Haven’t and don’t intend to see the film (just maybe if broadcast on ARTE).
I think Rosenthal’s papers are fine, Goldman’s makes about 1.5 appropriate arguments.
SnoopyTheGoon, as well as L. Goldman, fail to see the film and it’s message through non-Jewish-Israeli eyes. And that’s one of Roesnthal’s strongest points. The same images evoke different feelings and associations for people immersed in different cultures.
The funding and distribution part is crucial.
I wonder whether some of those posted on the topic actually saw the same film that I did. The fluidity and plasticity of memory — its instability, its unreliability — is an underlying theme of the film.
The film takes Israelis seriously as moral subjects, wrestling with and sometimes fractured by the absurd contexts of war.
My main reservation with the film has to do with the ending, when it turned to the ‘real’. It presented only Palestinians, and presented them only as ‘real’ victims. It ignored the complexity of Palestinian peoples, and the complex reality of Israelis and others involved. (The animated portion of the film did not do this, and is much better for it).
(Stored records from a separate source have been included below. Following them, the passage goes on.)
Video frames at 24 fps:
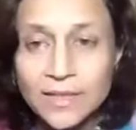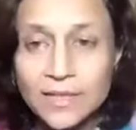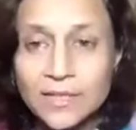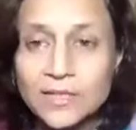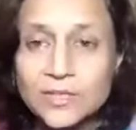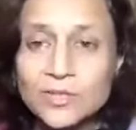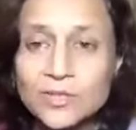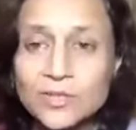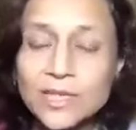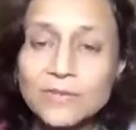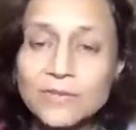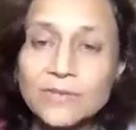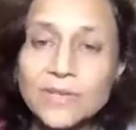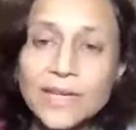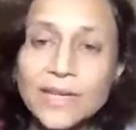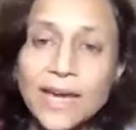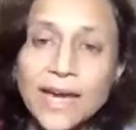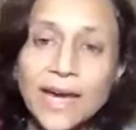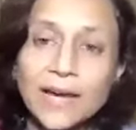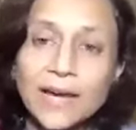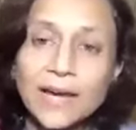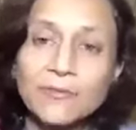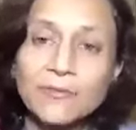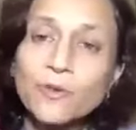Today we
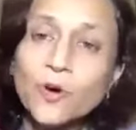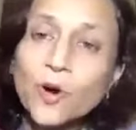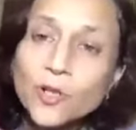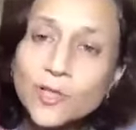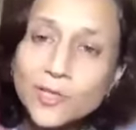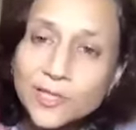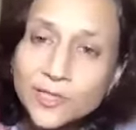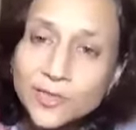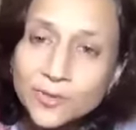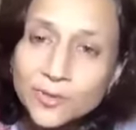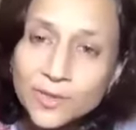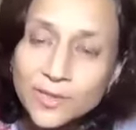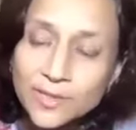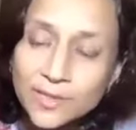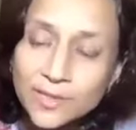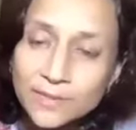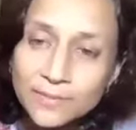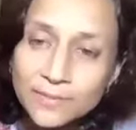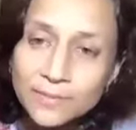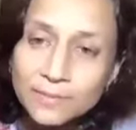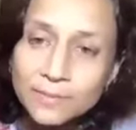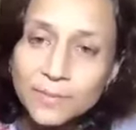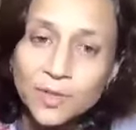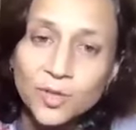have falsehood
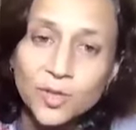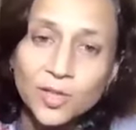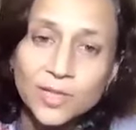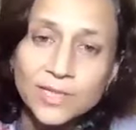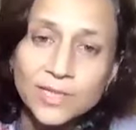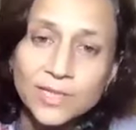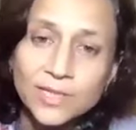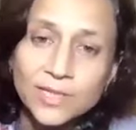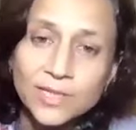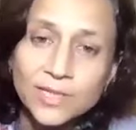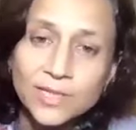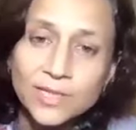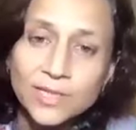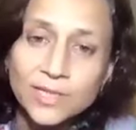because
But as the ‘real’ turn at the end is quite short, it did not overbalance the rest of the film in my judgment.
Beyond that, Waltz with Bashir is a powerful anti-war film, and says a lot about the capacity for moral reflection of Israelis.
i think a basic issue in this debate is the post-modern one of whose eyes does one look through. thus what strikes one person as a profound anti-war, courageously self-critical, highly moral israeli effort, strikes another as confirmation of the most vicious blood libels and a good reason to go to war.
for those sensitive to the ways that outsiders readily view israelis as murderers of little children, this movie, distributed in europe, is far more likely to trigger the latter response than the former.
it’s a little like saying that mel gibson’s passion of christ was about how everyone is sinful and in need of forgiveness, rather than that the jews are a nasty brew of sadistic christ killers.
i’ll say more when i’ve seen the movie.
r
Take a look at the same artist rewriting history for Gaza (probably worth its own post here):
http://www.youtube.com/watch?v=9aJZGl15awE
Note the imagery about Egypt as not being an independent actor.
RL is probably right. people see what they choose to see, and i think people recover memories that they choose to recover.
given the funding of the film and the knowledge of how the world sees israel it is hard for me to believe that the director did make an anti-war film and not an anti-israel film. part. given the youtube above.
Beyond that, Waltz with Bashir is a powerful anti-war film
if that’s what you choose to see; but are you representative of the intended audience? what is the chance that it’ll be seen like this in the west?
and how come an anti-war film sees only one victim and not another (lebanese of the plo, israelis), as is almost always the case? did it have anything to do with the funding?